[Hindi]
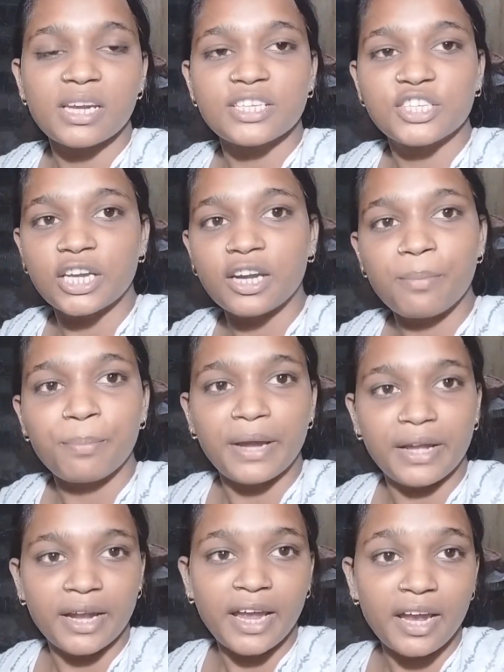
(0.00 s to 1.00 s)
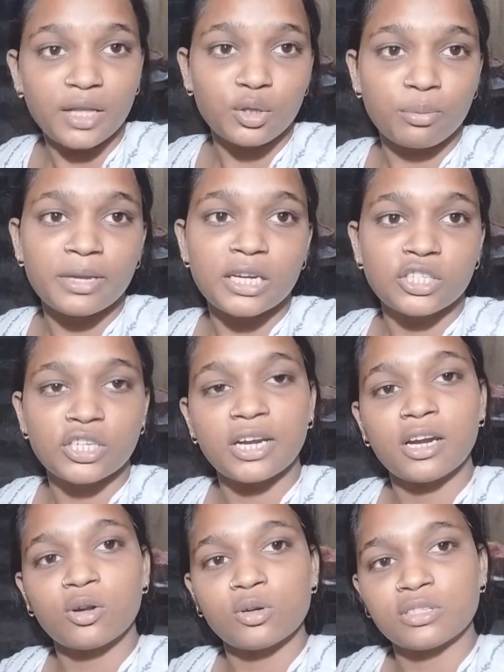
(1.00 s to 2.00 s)
आप मेरे चैनल पे नए हैं तो मेरे
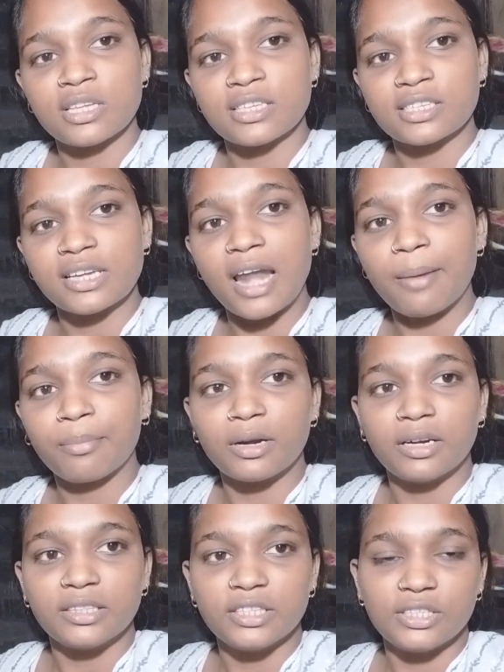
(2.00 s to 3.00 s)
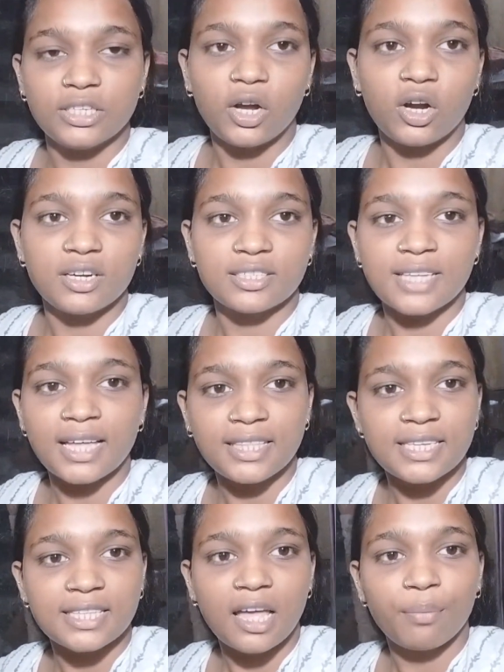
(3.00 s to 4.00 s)
चैनल को सब्सक्राइब कर दीजिए और
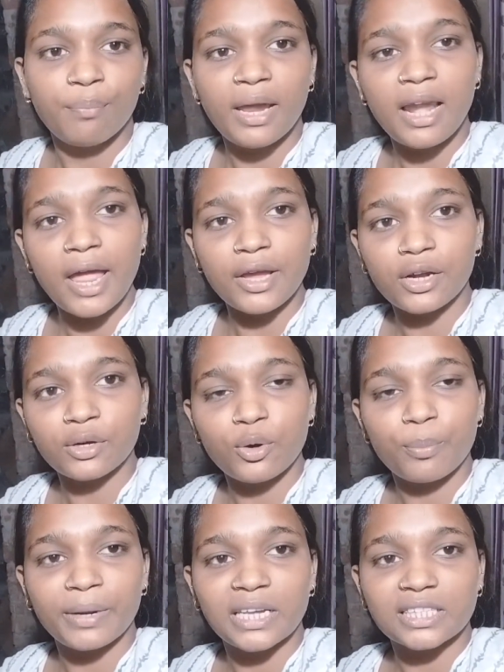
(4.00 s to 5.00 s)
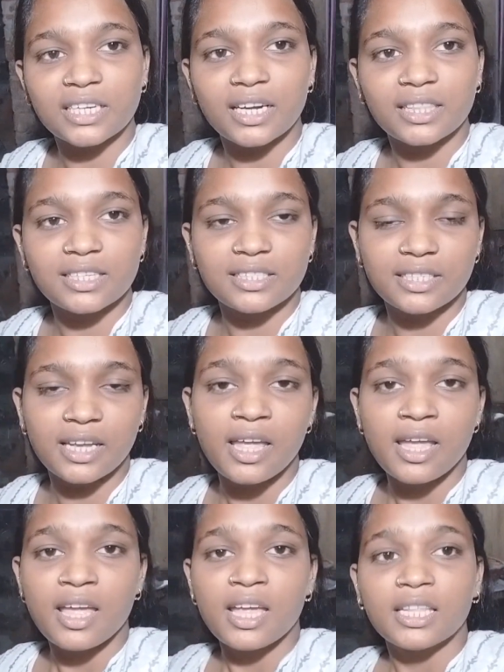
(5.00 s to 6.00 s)
साथ ही साथ बेल आइकन को प्रेस कर
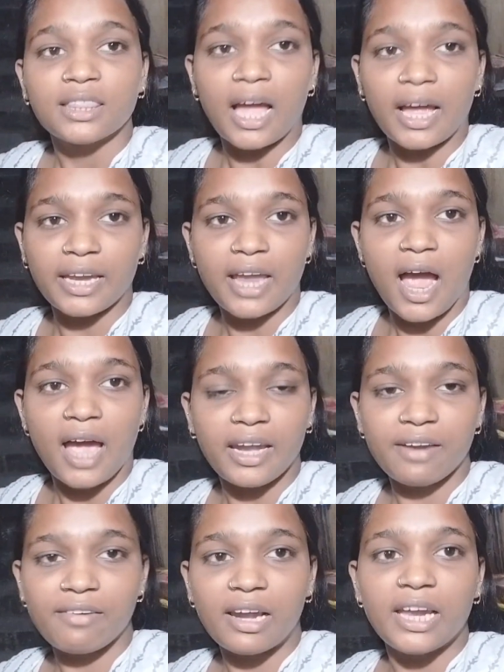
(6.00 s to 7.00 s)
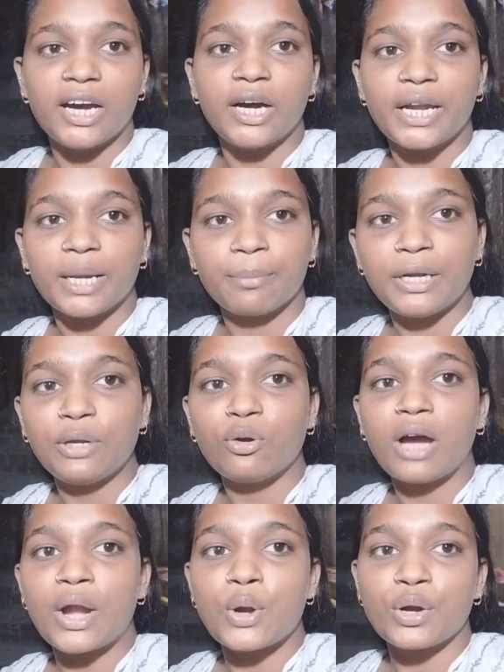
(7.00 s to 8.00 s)
दीजिए ताकि आने वाले हर एक
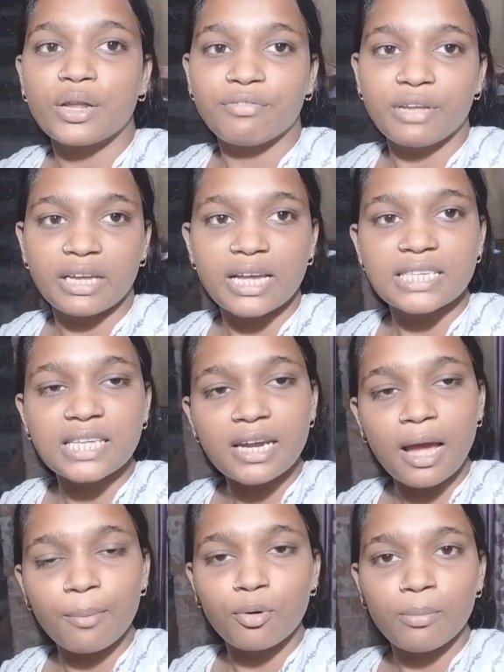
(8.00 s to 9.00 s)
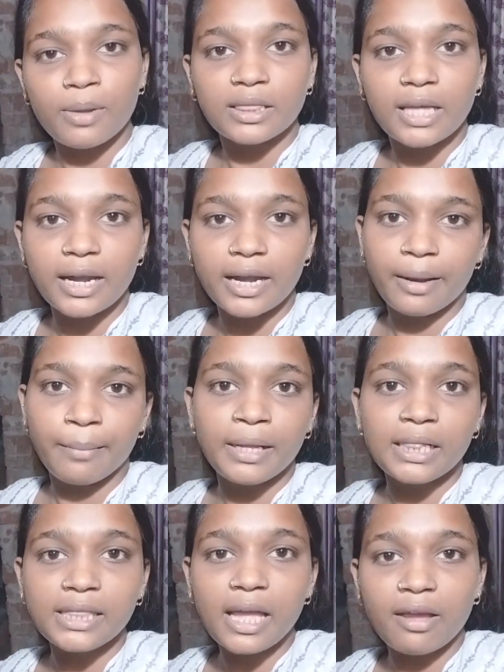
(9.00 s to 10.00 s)
वीडियो का नोटिफिकेशन आपको मिलता रहे
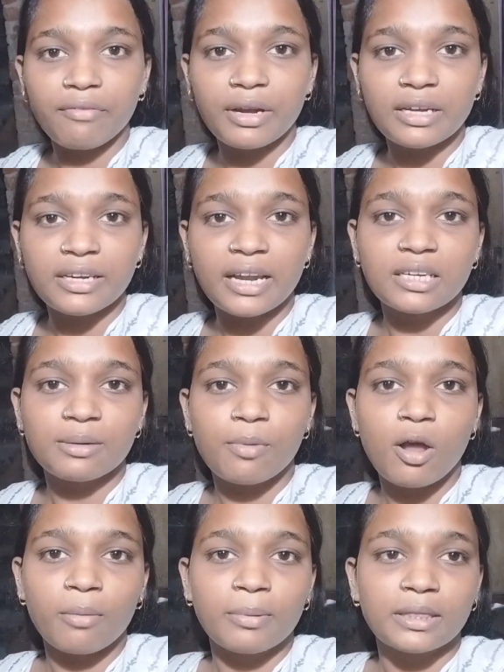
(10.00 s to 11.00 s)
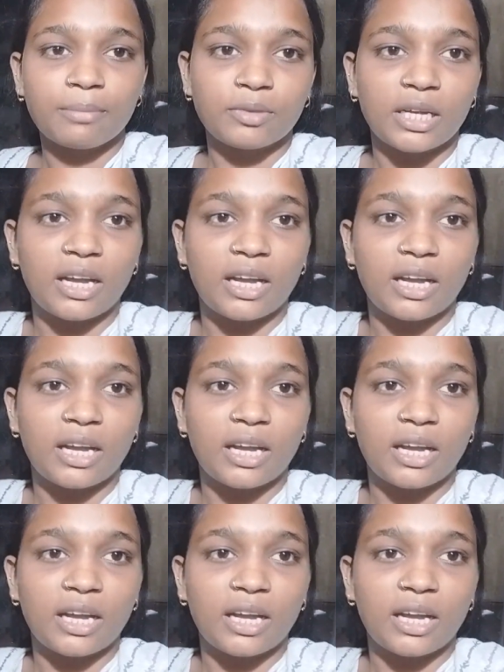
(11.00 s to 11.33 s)
मिलते हैं फ्रेंड्स नेक्स्ट ब्लॉग में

What to do
Give the listing again word for word, but drop every picture.

Response
[Hindi]
(0.00 s to 1.00 s)
(1.00 s to 2.00 s)
आप मेरे चैनल पे नए हैं तो मेरे
(2.00 s to 3.00 s)
(3.00 s to 4.00 s)
चैनल को सब्सक्राइब कर दीजिए और
(4.00 s to 5.00 s)
(5.00 s to 6.00 s)
साथ ही साथ बेल आइकन को प्रेस कर
(6.00 s to 7.00 s)
(7.00 s to 8.00 s)
दीजिए ताकि आने वाले हर एक
(8.00 s to 9.00 s)
(9.00 s to 10.00 s)
वीडियो का नोटिफिकेशन आपको मिलता रहे
(10.00 s to 11.00 s)
(11.00 s to 11.33 s)
मिलते हैं फ्रेंड्स नेक्स्ट ब्लॉग में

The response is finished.